- Work required: Word for word, restate each of the entries below, and drop every picture.

- Supplied data:
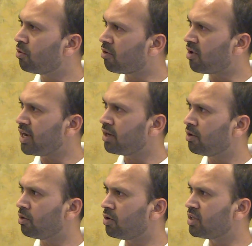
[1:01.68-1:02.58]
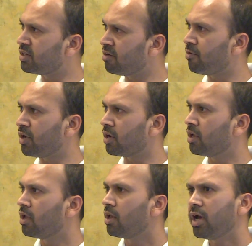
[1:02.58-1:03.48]
look right or is it different?
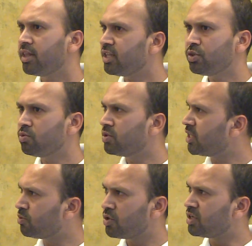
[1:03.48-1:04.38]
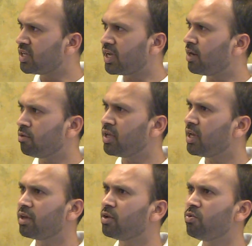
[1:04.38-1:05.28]
And that's what you say. I don't
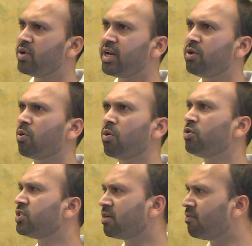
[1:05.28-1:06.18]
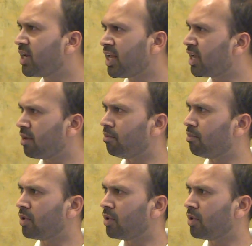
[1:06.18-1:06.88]
think you need to coach someone like him.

- Answer to this problem:
[1:01.68-1:02.58]
[1:02.58-1:03.48]
look right or is it different?
[1:03.48-1:04.38]
[1:04.38-1:05.28]
And that's what you say. I don't
[1:05.28-1:06.18]
[1:06.18-1:06.88]
think you need to coach someone like him.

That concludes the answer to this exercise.